The resignation of the embattled police chief is the latest in a series of Ferguson officials who have stepped down in the wake of a scathing Department of Justice report condemning the city for repeated constitutional and civil rights violations against black residents by its police department and courts.

RELATED: Ferguson City Manager John Shaw resigns after DOJ report

The 103-page DOJ report, the culmination of a months-long investigation following the shooting death of unarmed teen Michael Brown by former Ferguson Police Officer Darren Wilson, found the city police department fostered a culture of racial hostility that included unreasonable searches and seizures and the excessive use of force.

"It is with profound sadness that I am announcing I am stepping down ..."'

"It is with profound sadness that I am announcing I am stepping down from my position as chief of police for the city of Ferguson Missouri," Jackson said in a statement Wednesday. "It has been an honor and a privilege to serve this great city and to serve with all of you. I will continue to assist the city in anyway I can in my capacity as private citizen."

The City of Ferguson and Jackson agreed to a mutual separation, according to a press release from the city. The agreement includes a severance payment and health insurance for one year. Lt. Col. Al Eickhoff will become acting police chief as the city begins a nationwide search for a new leader for the beleaguered department.

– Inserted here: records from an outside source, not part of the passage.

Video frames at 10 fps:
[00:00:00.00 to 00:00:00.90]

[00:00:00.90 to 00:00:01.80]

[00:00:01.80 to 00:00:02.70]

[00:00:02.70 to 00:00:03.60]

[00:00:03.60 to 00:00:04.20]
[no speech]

Jackson's resignation comes less than one day after the Ferguson City Council accepted the resignation of City Manager John Shaw, whose duties included supervising the city’s finances. Shaw was blasted in the DOJ’s report for overseeing a judicial system that regularly and aggressively fined black residents to boost municipal revenue. 

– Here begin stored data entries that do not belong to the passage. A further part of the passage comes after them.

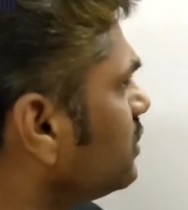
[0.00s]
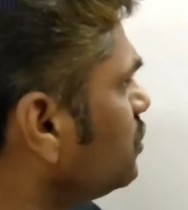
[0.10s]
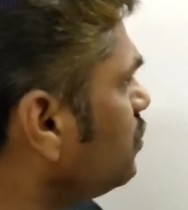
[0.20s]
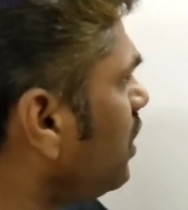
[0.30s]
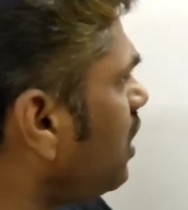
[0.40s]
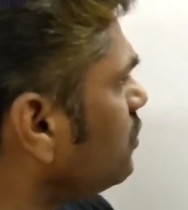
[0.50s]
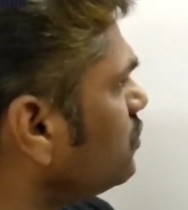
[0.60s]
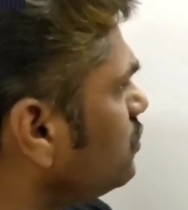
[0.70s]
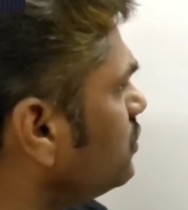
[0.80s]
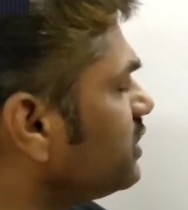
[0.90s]
you have
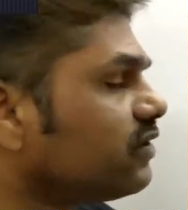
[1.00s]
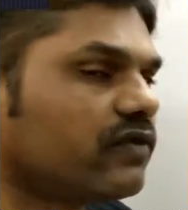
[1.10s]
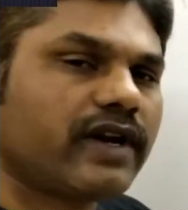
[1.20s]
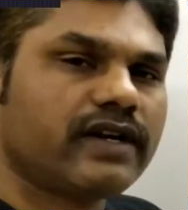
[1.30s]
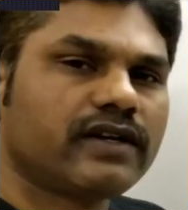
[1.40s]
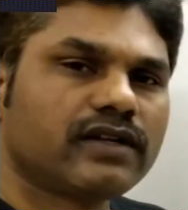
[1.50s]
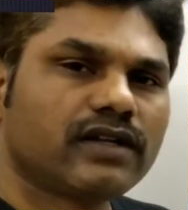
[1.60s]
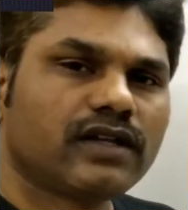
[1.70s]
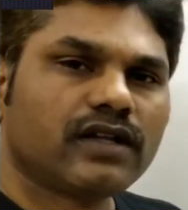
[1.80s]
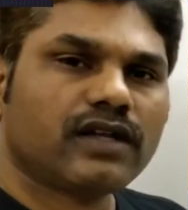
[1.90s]
to divide
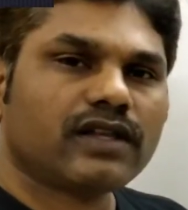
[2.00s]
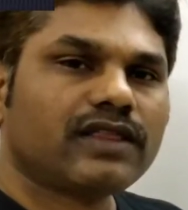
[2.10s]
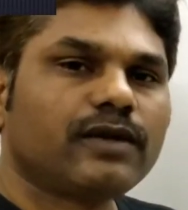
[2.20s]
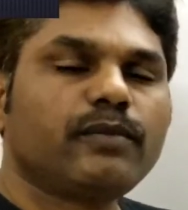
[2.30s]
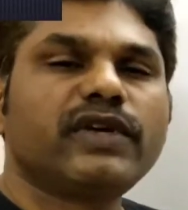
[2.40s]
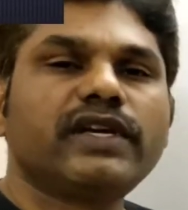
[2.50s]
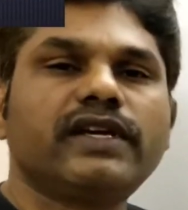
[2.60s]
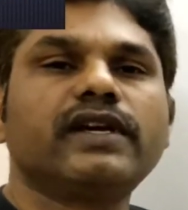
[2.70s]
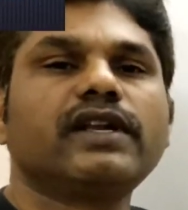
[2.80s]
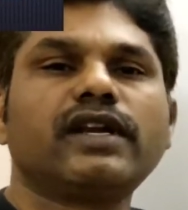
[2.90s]
the
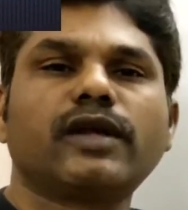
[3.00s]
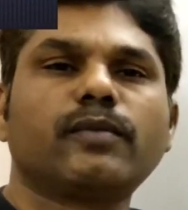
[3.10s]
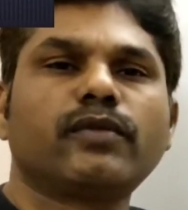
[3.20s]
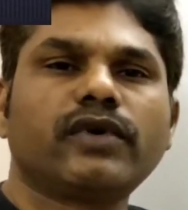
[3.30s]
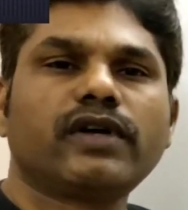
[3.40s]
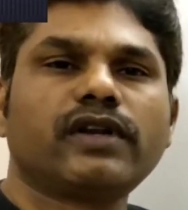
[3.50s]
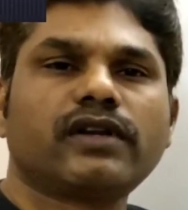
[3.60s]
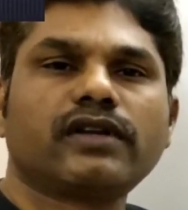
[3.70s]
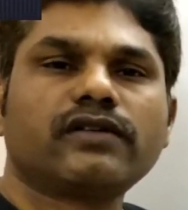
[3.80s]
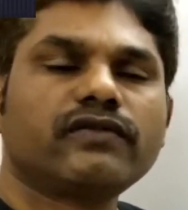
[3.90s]
bigger number
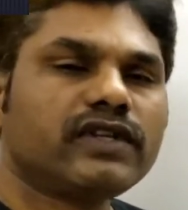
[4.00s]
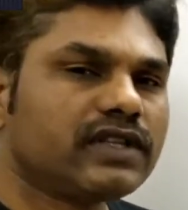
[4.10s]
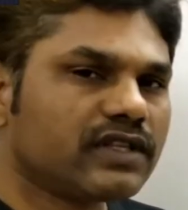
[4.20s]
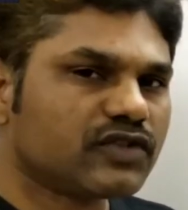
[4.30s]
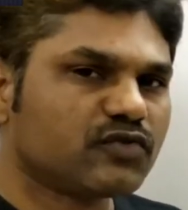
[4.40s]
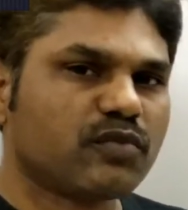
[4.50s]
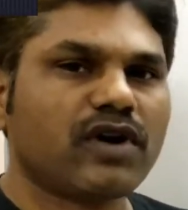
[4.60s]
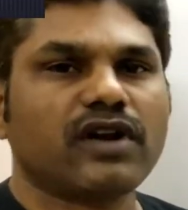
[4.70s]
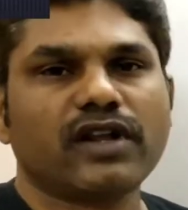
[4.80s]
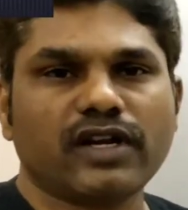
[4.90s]
with
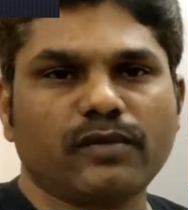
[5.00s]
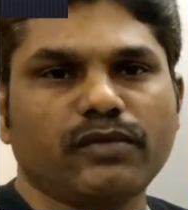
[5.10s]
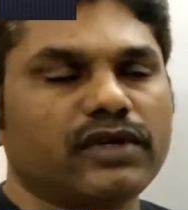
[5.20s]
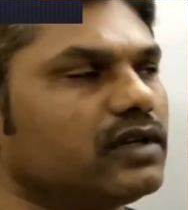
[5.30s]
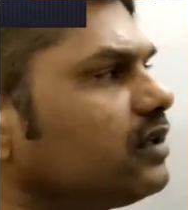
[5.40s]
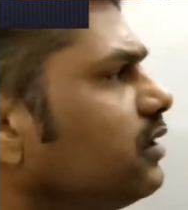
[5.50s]
smaller number.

City officials planned to hold a press conference at 5:30 p.m. CT to address the personnel changes.

Jackson, who faced repeated criticism for his handling of the protests that wracked Ferguson in the aftermath of Brown's death, had weathered rumors of his resignation before. The police chief previously denied any knowledge of a behind-the-scenes effort to negotiate his ouster, amid reports last October of a possible backdoor deal between local, state and federal officials that would include his resignation as part of a plan to overhaul the department. But the push for change appeared to gain momentum after the revelations made by the DOJ. 

"I knew something was up when there was a secret meeting, a closed session on Monday," Missouri Democratic State Senator Maria Chappelle-Nadal told msnbc's Thomas Roberts on Wednesday, before news of Jackson's resignation was confirmed. "Usually when a closed session is held, it means that some sort of personnel items are going to be shared on the agenda. So we didn’t know frankly what was going to happen today."

"Many of us have been pushing him out, trying to do so, for months now," Chappelle-Nadal added. "He has said for the last six months or so that there has not been a racial issue that has existed in Ferguson, and all along we knew that there were some problems that happened in Ferguson with people who had experienced institutional racism."

RELATED: Ferguson judge resigns, state supreme court to take all municipal cases

Although the DOJ concluded in a parallel investigation that there was not enough evidence to charge the officer who shot Brown for civil rights violations, the circumstances surrounding the teen's death remain at the center of a larger conversation about racial bias and policing reform that has grown into a national movement to improve relations between law enforcement and minority communities.